I have a dream that my four little children will one day live in a nation where they will not be judged by the color of their skin, but by the content of their character. –Martin Luther King, Jr.
I was lucky to spend part of my early childhood in Fiji and other parts of Australasia, but largely I grew up in a very “white” town in small town America.
Although my hometown has changed and grown over the years to include a large Hispanic population as well as growing communities of Polynesians, Africans, Arabs, Asians, and other nationalities, it hasn’t been until the last fifteen years that you could even find any “ethnic” food beyond Mexican or Chinese, much less people that come from those parts of the world. (Thank God there are now many restaurants serving Thai, Indian, Japanese, Lebanese, etc. and the dear ones that bring those foods with them.)
But largely my hometown was (and is) “white”. In fact, 20+ years ago there was only one person in my entire middle school that did not have Caucasian decent.
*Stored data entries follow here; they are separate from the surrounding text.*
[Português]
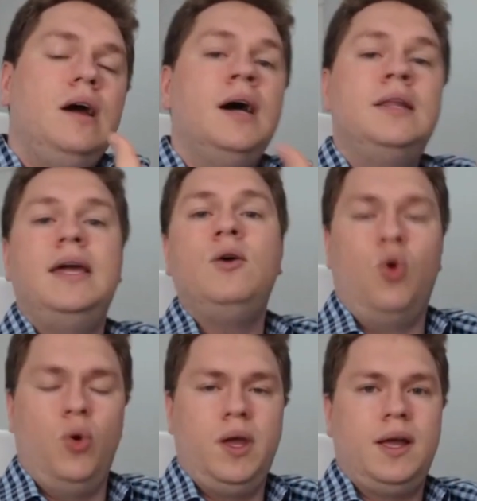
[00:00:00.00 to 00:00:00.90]

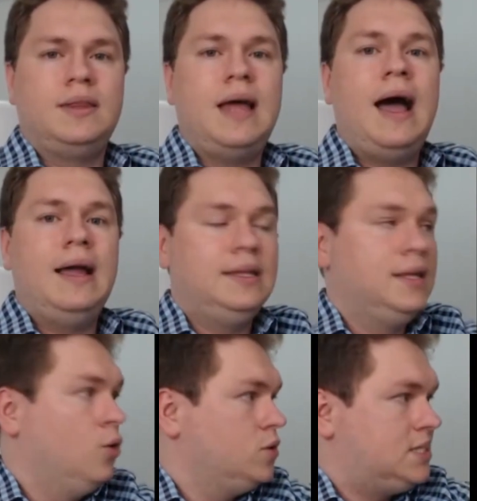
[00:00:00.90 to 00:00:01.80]
anecoica, tá?
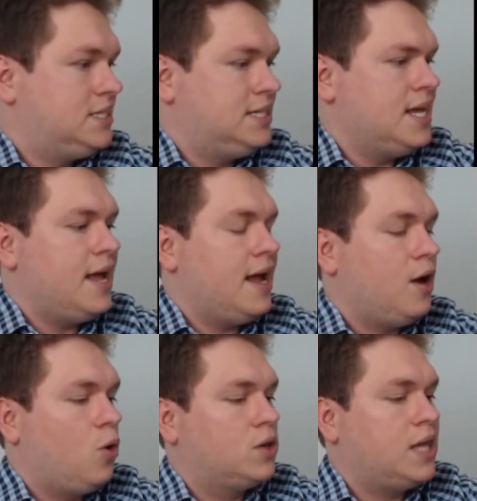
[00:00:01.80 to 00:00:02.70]
Então, se
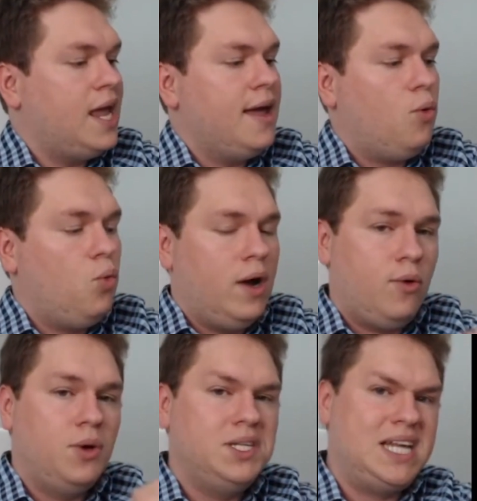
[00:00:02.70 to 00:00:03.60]
tem alguma
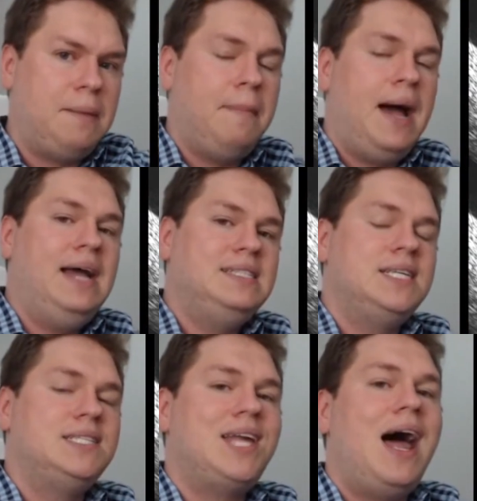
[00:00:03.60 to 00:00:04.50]
coisa a mais
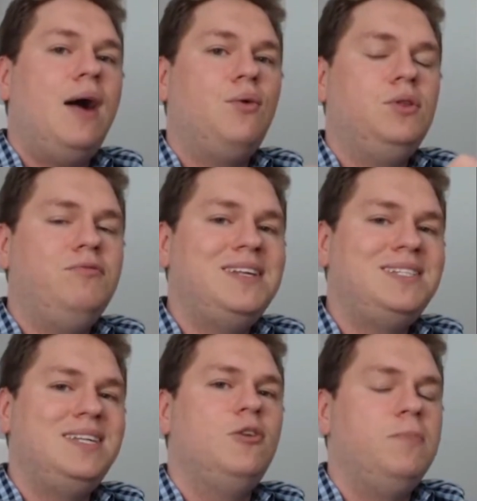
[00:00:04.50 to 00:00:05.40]
nessa água, não vai
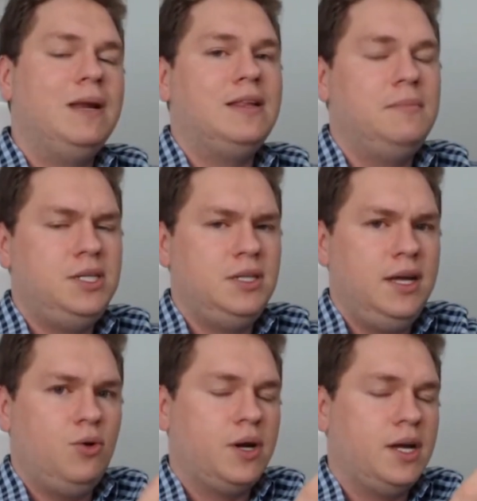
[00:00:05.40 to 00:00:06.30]
ser completamente
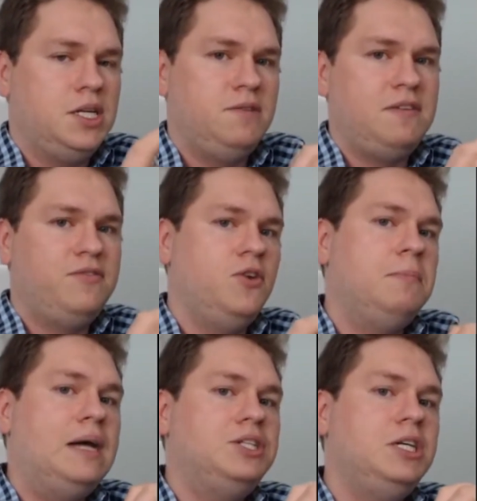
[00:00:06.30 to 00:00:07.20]
anecoica. A gente vai ver uma
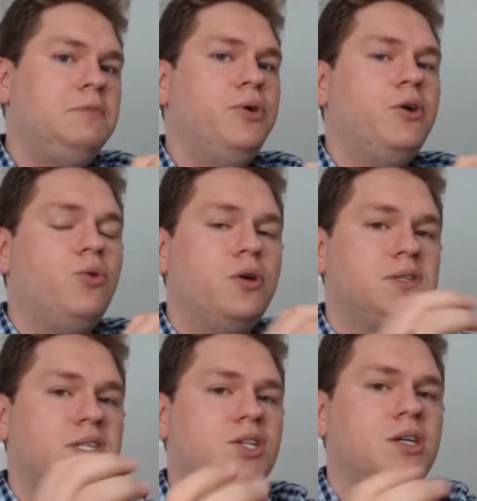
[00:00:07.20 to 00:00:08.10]
imagem hipoecoica,
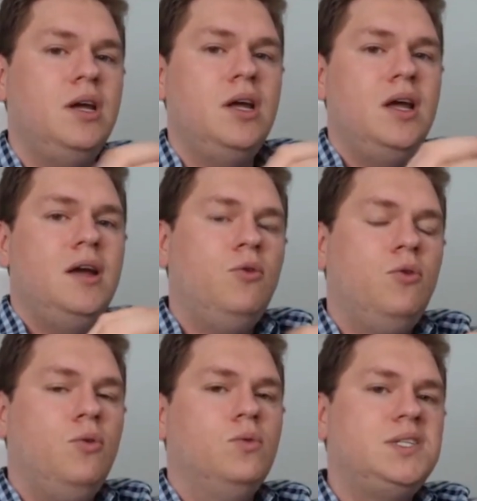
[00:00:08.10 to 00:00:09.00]
ou seja,
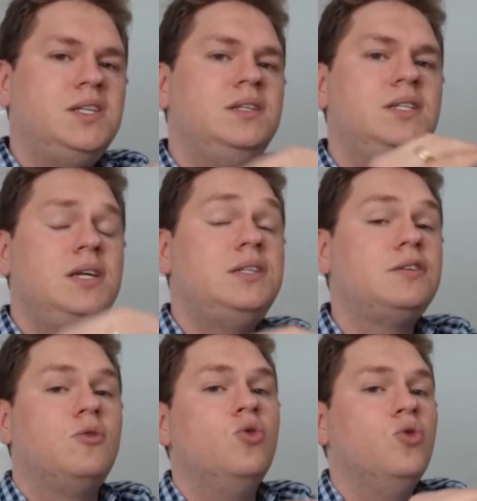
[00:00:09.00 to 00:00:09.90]
um, um cinzinho
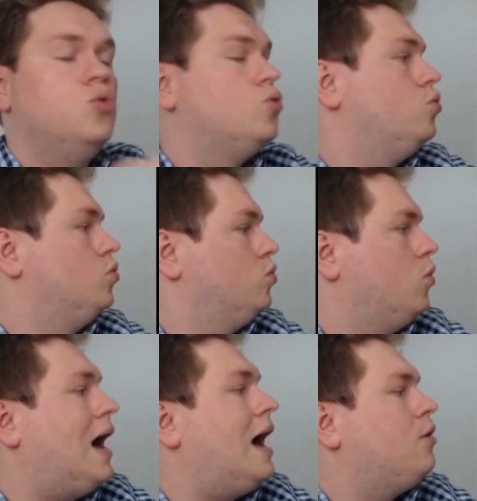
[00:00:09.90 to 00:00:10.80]
escuro,
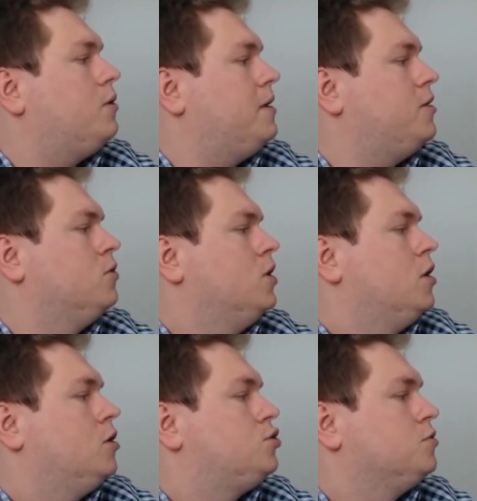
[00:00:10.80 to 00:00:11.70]
uma água meio
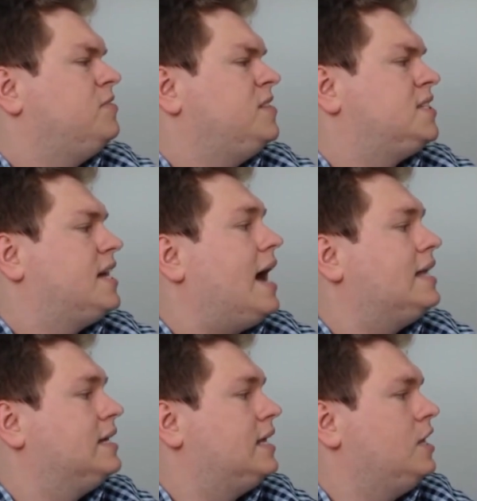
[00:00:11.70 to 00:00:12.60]

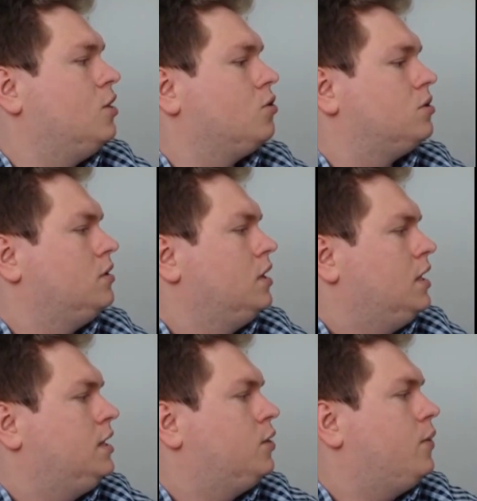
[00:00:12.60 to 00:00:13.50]
chuviscada aqui, ó.
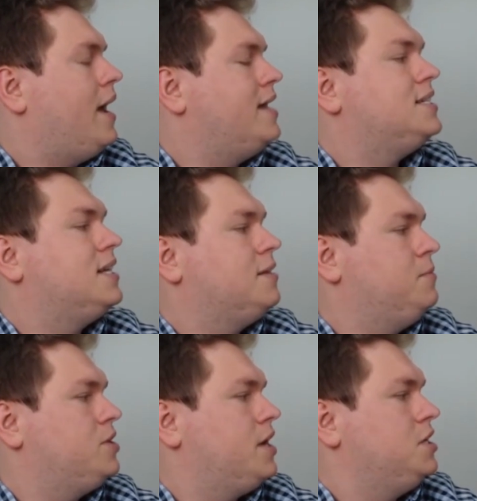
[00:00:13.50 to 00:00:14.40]
Então é
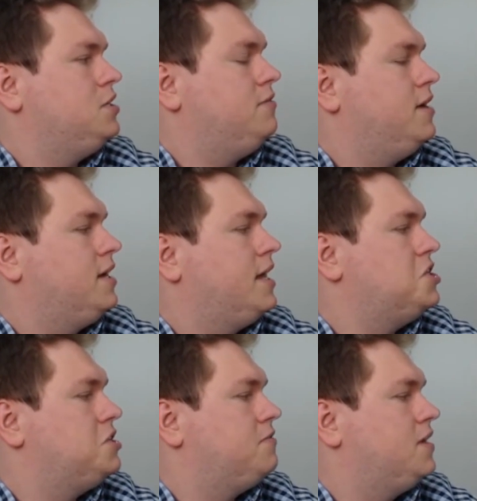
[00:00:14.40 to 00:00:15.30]
exatamente o que a gente vê aqui. A
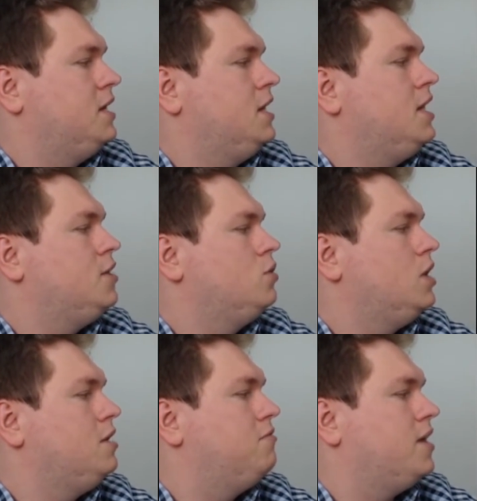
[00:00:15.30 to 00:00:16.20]
gente vê líquido
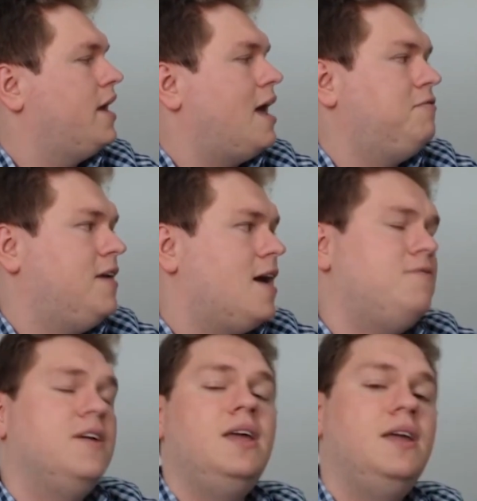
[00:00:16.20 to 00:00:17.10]
livre.
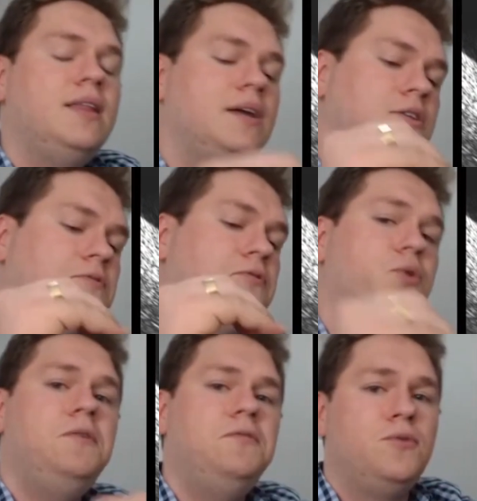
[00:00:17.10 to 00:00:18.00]
FF aqui tá de
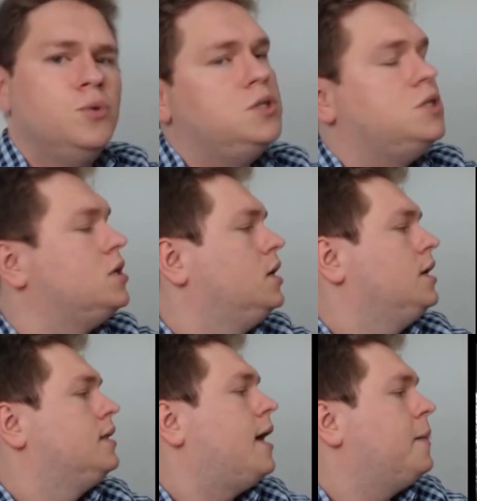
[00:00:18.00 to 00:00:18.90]
free fluid,
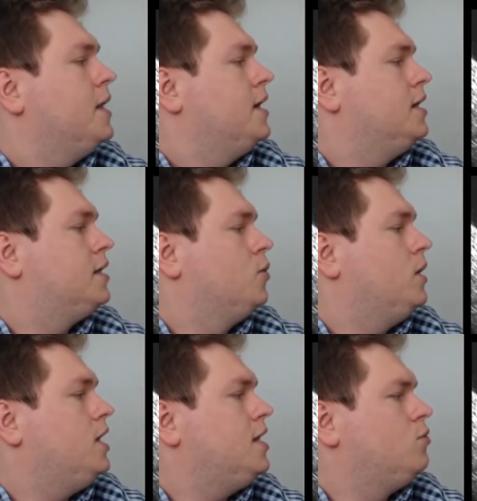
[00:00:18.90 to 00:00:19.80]
tá? Então
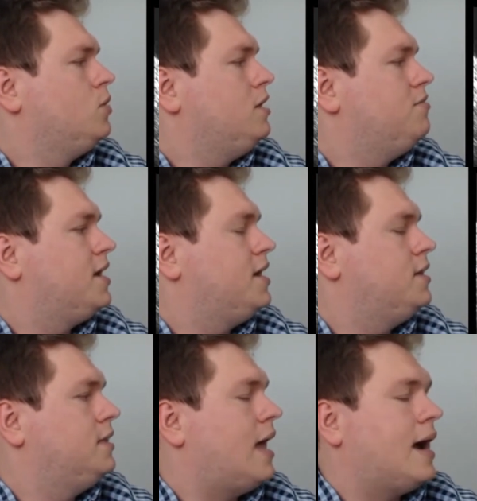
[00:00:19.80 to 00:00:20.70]
líquido livre aqui
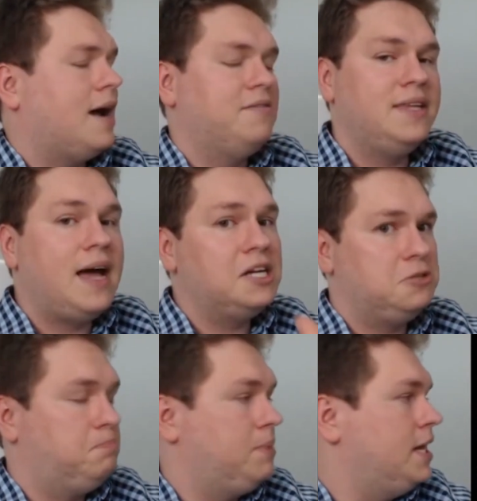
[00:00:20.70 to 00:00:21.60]
na
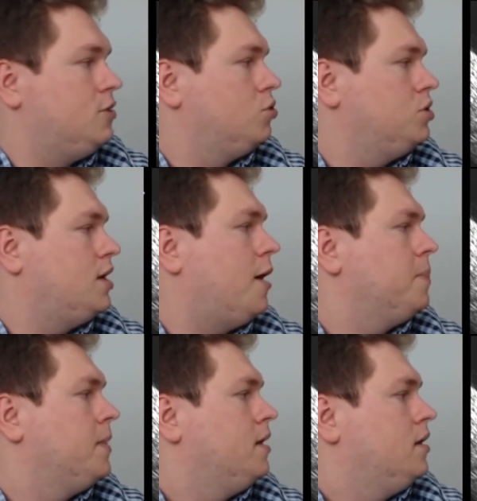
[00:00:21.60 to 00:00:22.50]
cavidade peritoneal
And yet, even as a little girl I went through a phase where I dreamt of being a “black lady” when I grew up. From the depths of my soul I desperately wanted to be able to sing “Amazing Grace” like the African-American gospel choirs I’d see on television and in the movies. I thought surely it was impossible without that beautiful, dark skin and curly black hair.
Naïve, I know.
And although I didn’t hold a negative stereotype of African-American women, it was a stereo-type nonetheless.
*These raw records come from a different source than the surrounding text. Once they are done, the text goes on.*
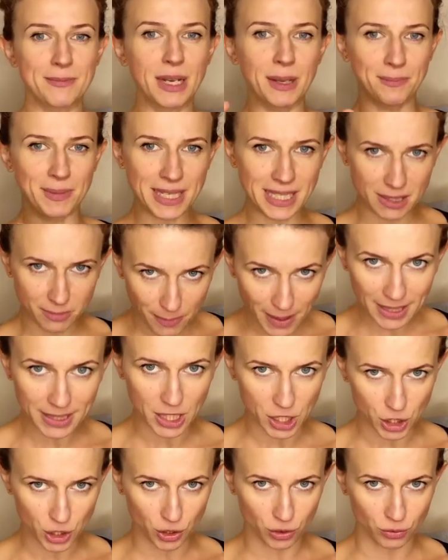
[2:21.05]
Im lepiej
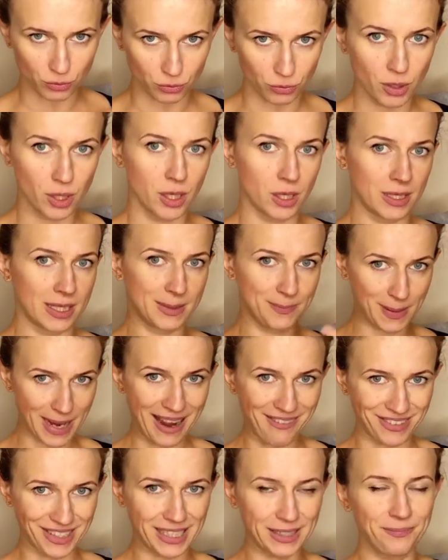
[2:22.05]
zbadasz tą
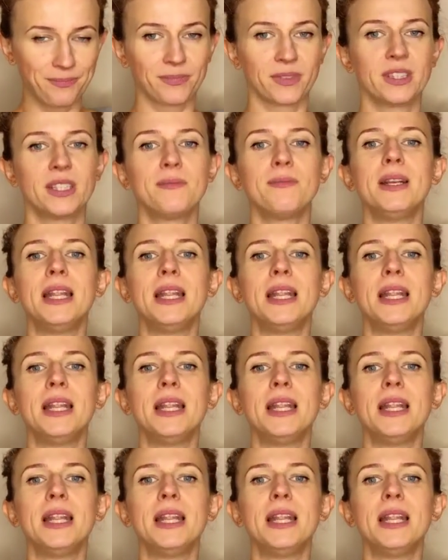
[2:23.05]
sprawę,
We all hold stereotypes, whether we are aware of them or not.
Some of them may be racially driven. Others might have to do with an area geographically (ie: New Yorkers are rude, Southerners are polite, Californians are superficial). Still others have to do with economics, careers, social standing (ie: rich people are snobs, poor people don’t keep house well, librarians are quiet and shy, women are bad drivers, etc.). I could go on and on listing examples of how we all have stereotypes tucked away, hidden within our worldview.
As an American living abroad, I’m faced with these all the time (ie: Americans are loud, pushy, egocentric, and obese).
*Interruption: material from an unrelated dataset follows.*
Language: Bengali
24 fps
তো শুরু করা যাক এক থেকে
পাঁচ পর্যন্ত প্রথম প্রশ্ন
So here I am—an American in Australia—thinking about Martin Luther King, Jr. (a great man for which this nation doesn’t stop to recognize in terms of a holiday at least) and I wonder to myself, would he be pleased by what he sees today in our society?
In America we have our first African-American president.
In Australia we have our first woman Prime Minister.
Those two offices alone prove that we’ve come a long way, baby. (Amazing.)
And yet I sometimes think that since we’ve arrived at this ‘place’ we run the risk of being satisfied and growing complacent… and staying there.
Certainly there is still a long way to go.
With the rise of countless celebrities, athletes, and political figures of racial backgrounds other than “white”, we can say that progress is being made in terms of people being recognized for their ability and not their skin color. (This is a good thing. This is a wonderful thing.) But my heart still breaks for those who’ve not yet made the spotlight. Or even worse, maybe they have… but only in a negative light.
What about the Hispanic? What about the Arabs? What about the Chinese? The Koreans? What about…
And then the question must be pointed back at myself.
What am I doing to help my son (and future children) grow up in an environment where they learn to embrace people from all walks of life – racial and otherwise?
This is such a challenging topic, and I certainly don’t presume to have all the answers, but as a parent I want to be deliberate about instilling the values of MLK Jr. into my children.
I have some ideas about how to help facilitate that (maybe the subject of a future post) and yet I know that the two most important things I can do to help my children learn to embrace people different than themselves are:
1) To lead by example. Every parent knows instinctively that young children easily adopt our attitudes, behaviors, etc. The question is, are we deliberate in how we lead as we set their foundations in place?
2) To give them exposure to lifestyles, cultures, and people who are different from us. I believe this should be a combination of “real life” exposure to friends, cultures, etc. as well as through things like story books, purposeful toys, the smart use of media, etc.
My desire is the same as Dr. King’s – to see my children grow up in a world that gives opportunity and reward and accolade based on character not on “the color of their skin” or a million other stereotypes that this phrase can represent.
I’m keenly aware that I have to help create that world.
I’m also keenly aware that I must include my children in the process, because they are the ones who will be running things soon. They are the ones who need to know how to treat others before they can expect to be treated with fairness, dignity, kindness, respect, and most of all love.
Dear friends, how does this concept that MLK helped push to the forefront of American thinking impact your parenting?